The QBI deduction: a 20% break for small-business income

One of the biggest breaks for the self-employed: deduct up to 20% of your business income, on top of your normal expenses. Here's how it works and when limits apply.

Updated June 2026

What it is

The Qualified Business Income deduction (Section 199A) lets most owners of pass-through businesses deduct up to 20% of their qualified business income. It comes off after your regular business expenses and lowers the income you pay income tax on. Sole proprietors, partnerships, S-corps, and most LLCs can use it.

The simple case

If your total taxable income is under an annual threshold the IRS updates each year, the math is easy: you generally just deduct 20% of your qualified business income (limited to 20% of your taxable income minus net capital gains). No wage or property tests, no phase-outs. Most freelancers and small operators land here.

Where it gets complicated

Above that income threshold, two things matter:

  • Wage & property limits — your deduction may be capped based on the W-2 wages your business pays and the cost of its qualified property.
  • Specified service businesses (SSTBs) — fields like health, law, accounting, consulting, performing arts, and financial services get phased out of QBI entirely once income climbs high enough.

If you're over the threshold or in an SSTB, this is genuinely worth a CPA's eye — the rules are intricate and the dollars are large.

QBI stacks on top ofyour ordinary deductions — it doesn't replace them. Taxottic factors the QBI math into your forecast automatically, so the deduction is reflected in what it tells you to set aside rather than being a year-end surprise.

Frequently asked

What is the QBI deduction?

The Qualified Business Income deduction (Section 199A) lets eligible self-employed people and owners of pass-through businesses deduct up to 20% of their qualified business income. It's taken on your personal return after your business expenses — it doesn't reduce self-employment tax, but it lowers the income you pay income tax on. It applies to sole proprietors, partnerships, S-corps, and most LLCs.
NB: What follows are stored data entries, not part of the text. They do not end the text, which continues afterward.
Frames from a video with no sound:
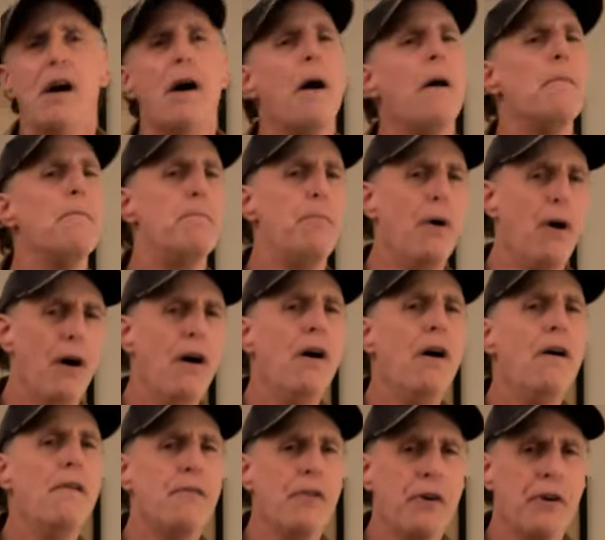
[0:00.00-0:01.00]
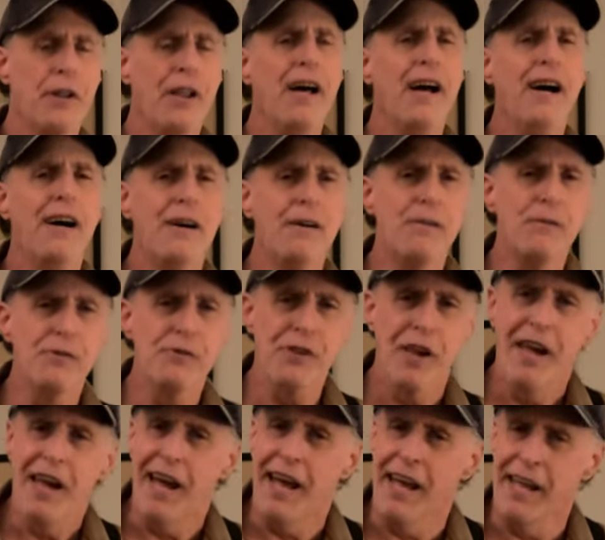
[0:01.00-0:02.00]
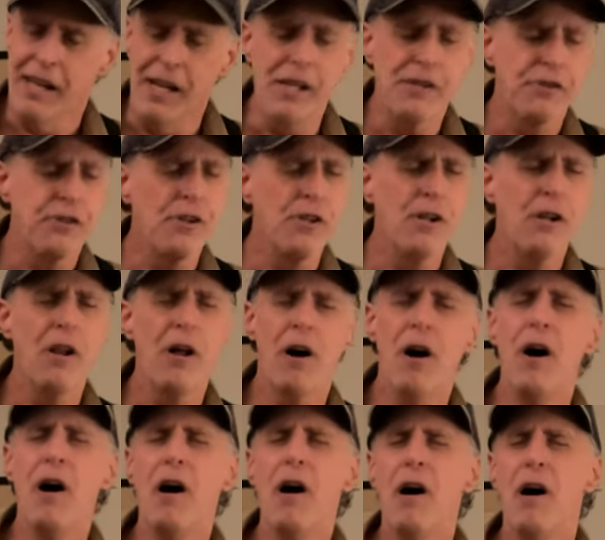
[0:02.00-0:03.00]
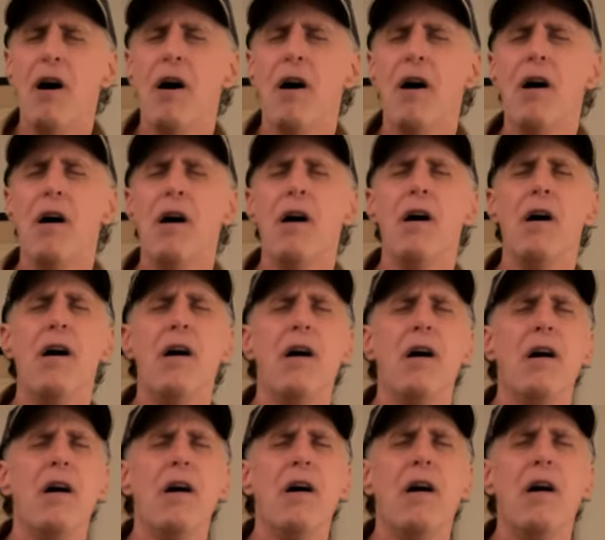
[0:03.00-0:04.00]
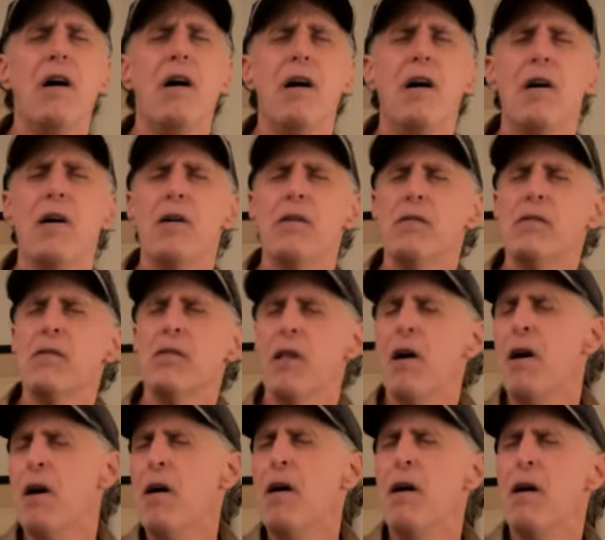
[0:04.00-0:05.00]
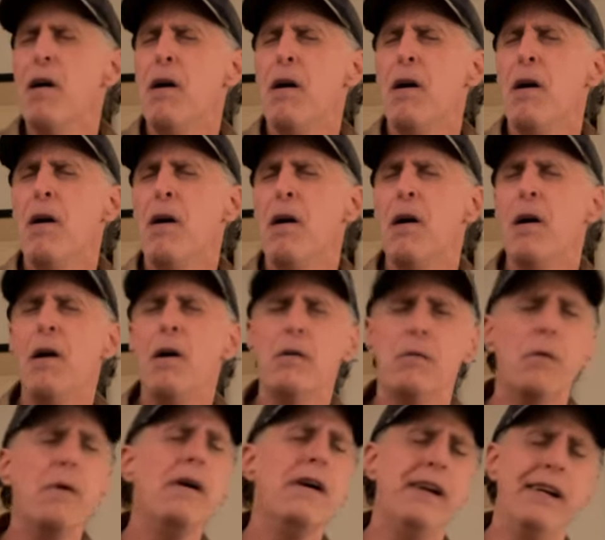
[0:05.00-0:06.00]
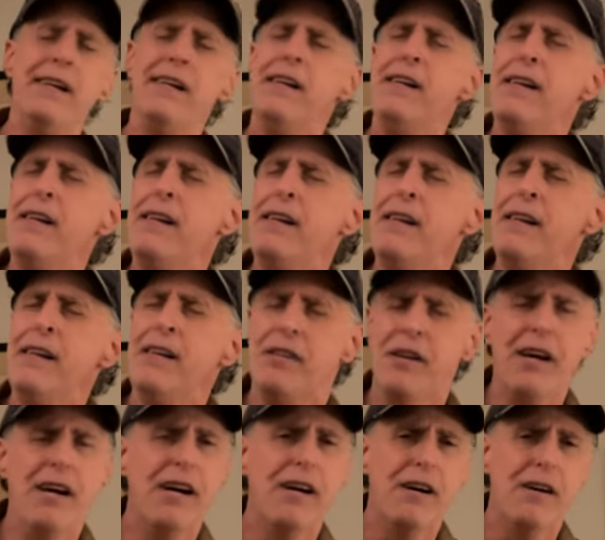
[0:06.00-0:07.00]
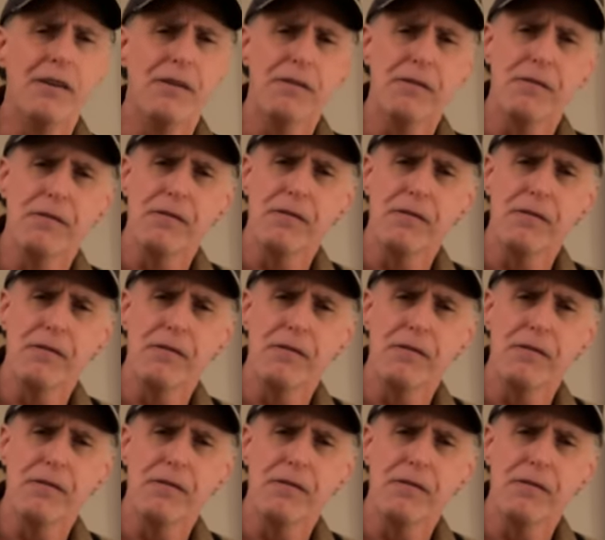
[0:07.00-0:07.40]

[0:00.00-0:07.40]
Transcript: above the clouds. And it's a long, long way down.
Who qualifies for the QBI deduction?

Owners of pass-through businesses with qualified business income. Below an annual taxable-income threshold (which the IRS adjusts each year), most businesses get the full 20% simply. Above the threshold, limits kick in based on W-2 wages your business pays and its property — and “specified service” businesses (health, law, accounting, consulting, financial services, and similar) get phased out entirely at higher incomes.

Does the QBI deduction reduce self-employment tax?
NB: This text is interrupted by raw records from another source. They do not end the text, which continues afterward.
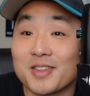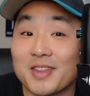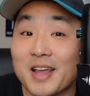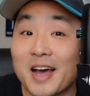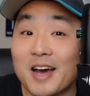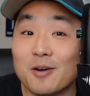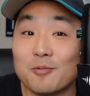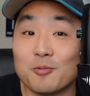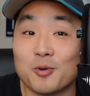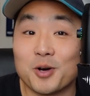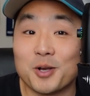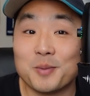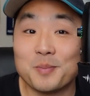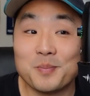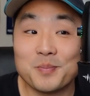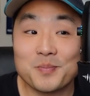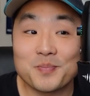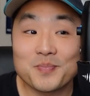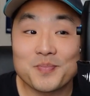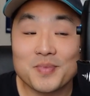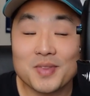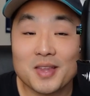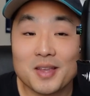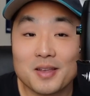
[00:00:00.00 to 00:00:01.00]
that one.
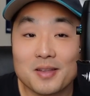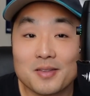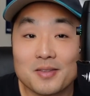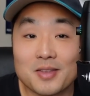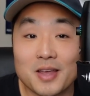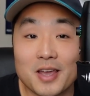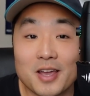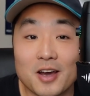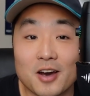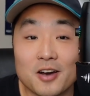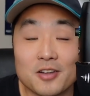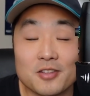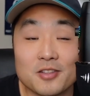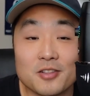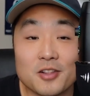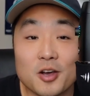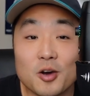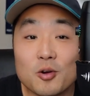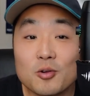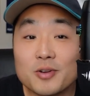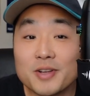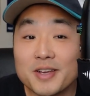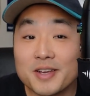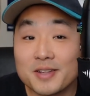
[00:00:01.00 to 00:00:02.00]
They
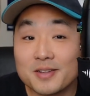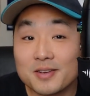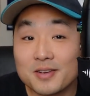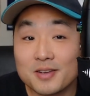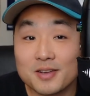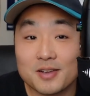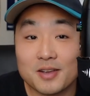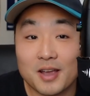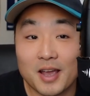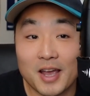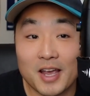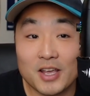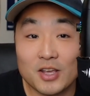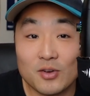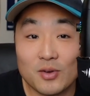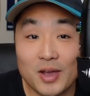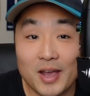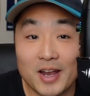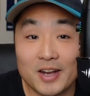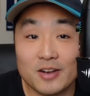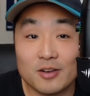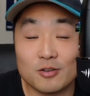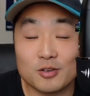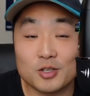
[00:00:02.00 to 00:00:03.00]
unloaded
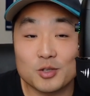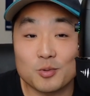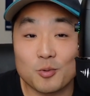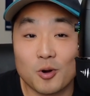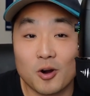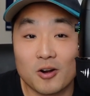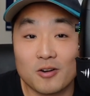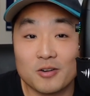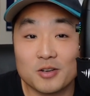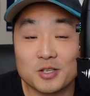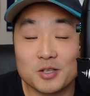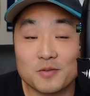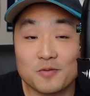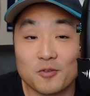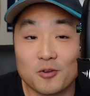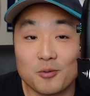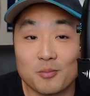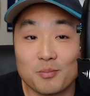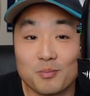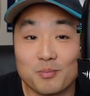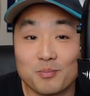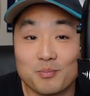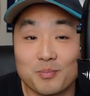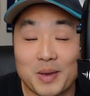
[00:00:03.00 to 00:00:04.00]
Eugenio Suarez
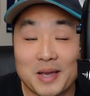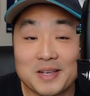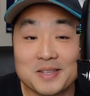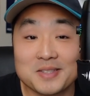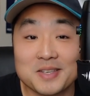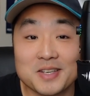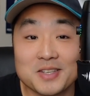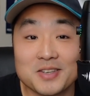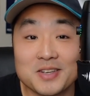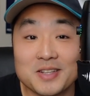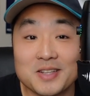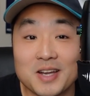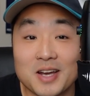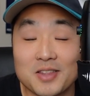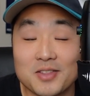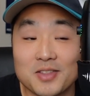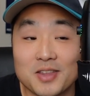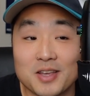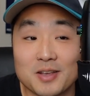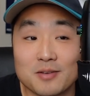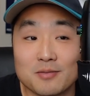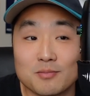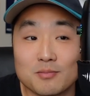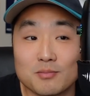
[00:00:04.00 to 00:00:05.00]
for basically
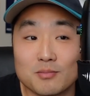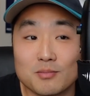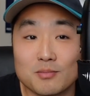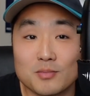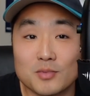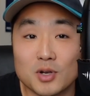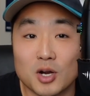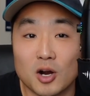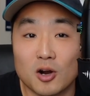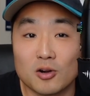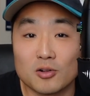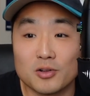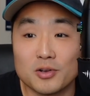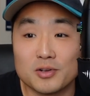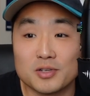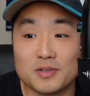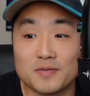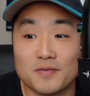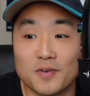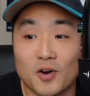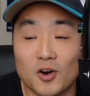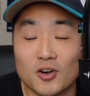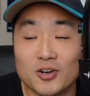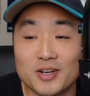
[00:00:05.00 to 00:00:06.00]
nothing. Carlos
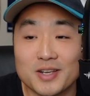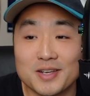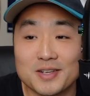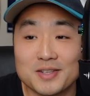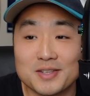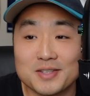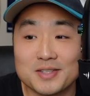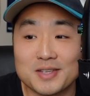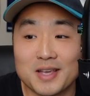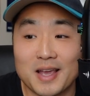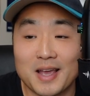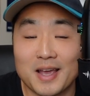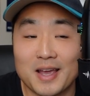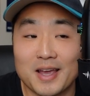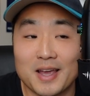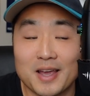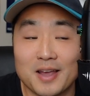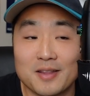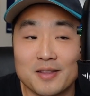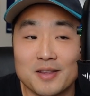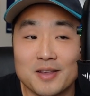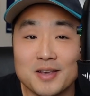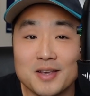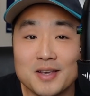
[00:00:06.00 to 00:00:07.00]
Vargas
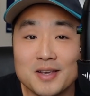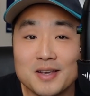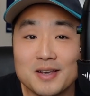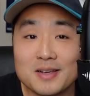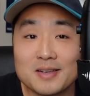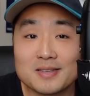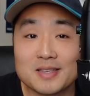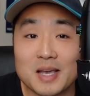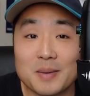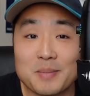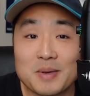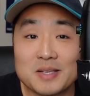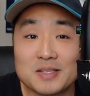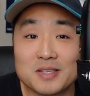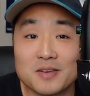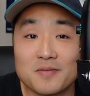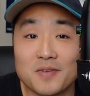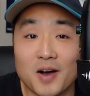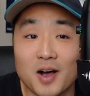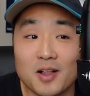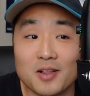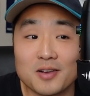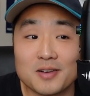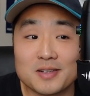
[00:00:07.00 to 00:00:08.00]
and Sebi
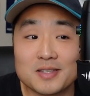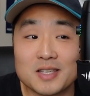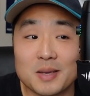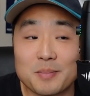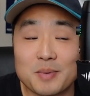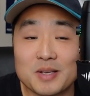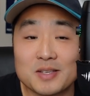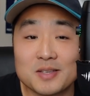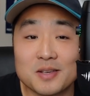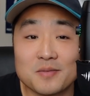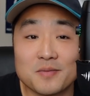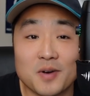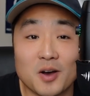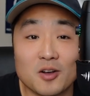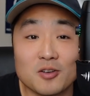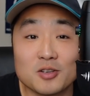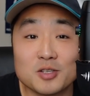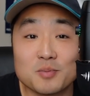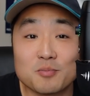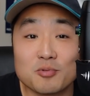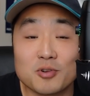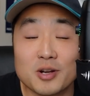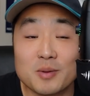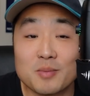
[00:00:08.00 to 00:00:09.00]
Zavala. Sebi Zavala
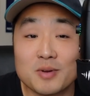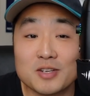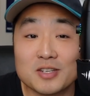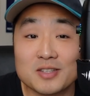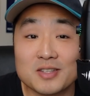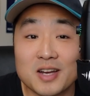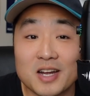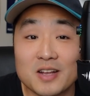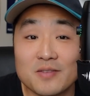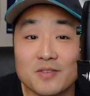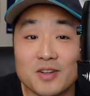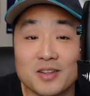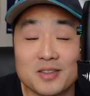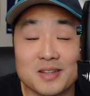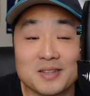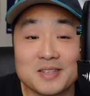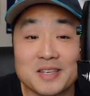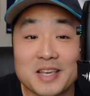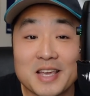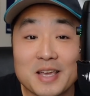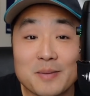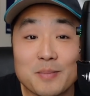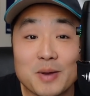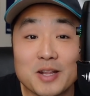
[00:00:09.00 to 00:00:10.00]
is pretty much not even on the
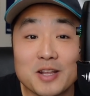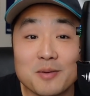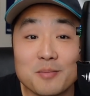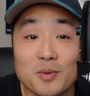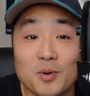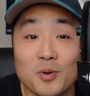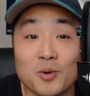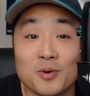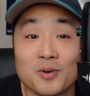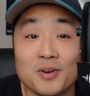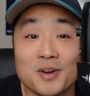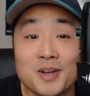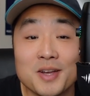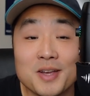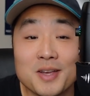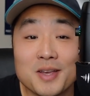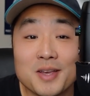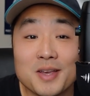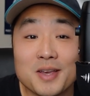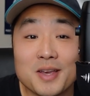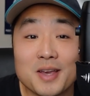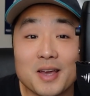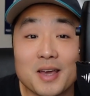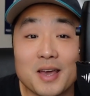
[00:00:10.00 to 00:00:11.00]
team anymore.
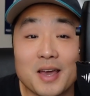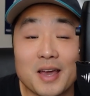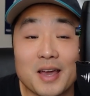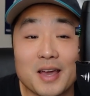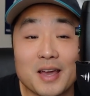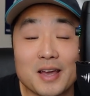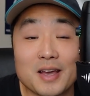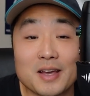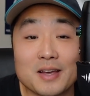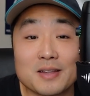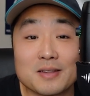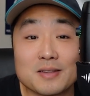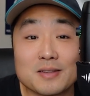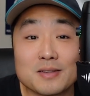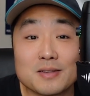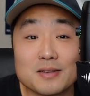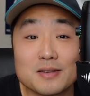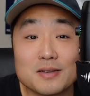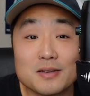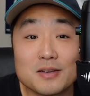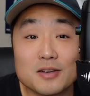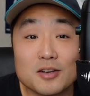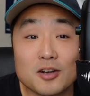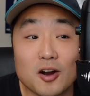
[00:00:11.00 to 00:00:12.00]
And
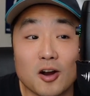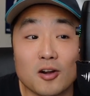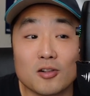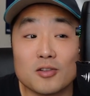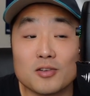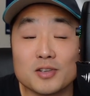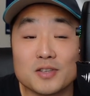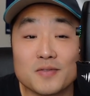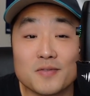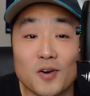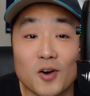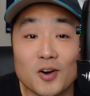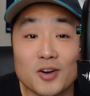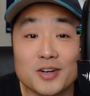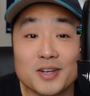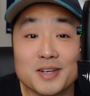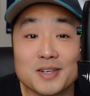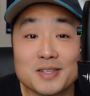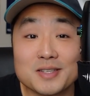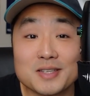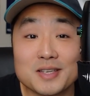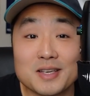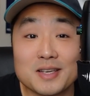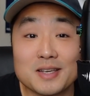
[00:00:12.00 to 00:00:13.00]
Carlos
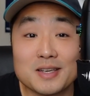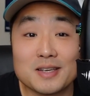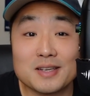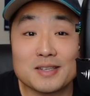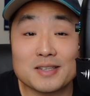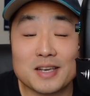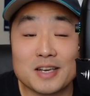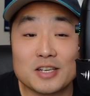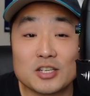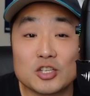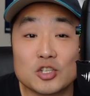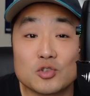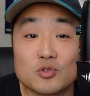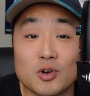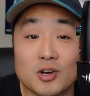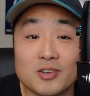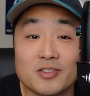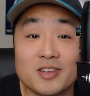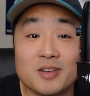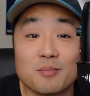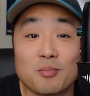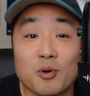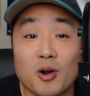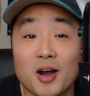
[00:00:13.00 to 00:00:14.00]
Vargas is a
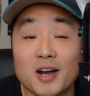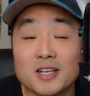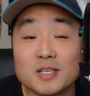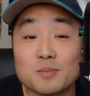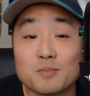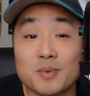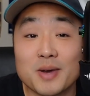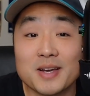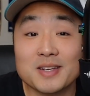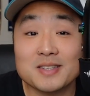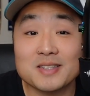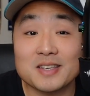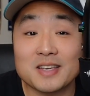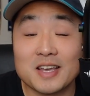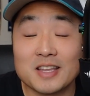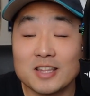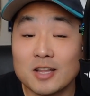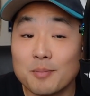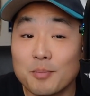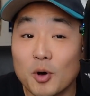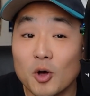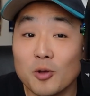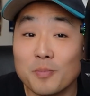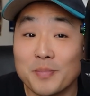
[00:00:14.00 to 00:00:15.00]
struggling prospect in
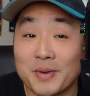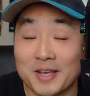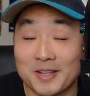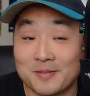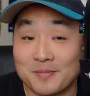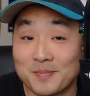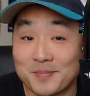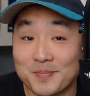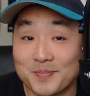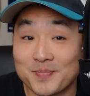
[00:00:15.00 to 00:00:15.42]
the bullpen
No. QBI reduces your income taxonly. Self-employment tax (15.3%) is calculated on your net business profit before QBI, so the deduction doesn't change it. Think of QBI as a discount on the income-tax side of your bill, stacked on top of your ordinary business deductions.

This guide is general information, not tax, legal, or accounting advice, and isn't a substitute for a licensed CPA or tax attorney. Tax rules change and depend on your situation; figures here are illustrative. Verify specifics against current IRS guidance or with your preparer.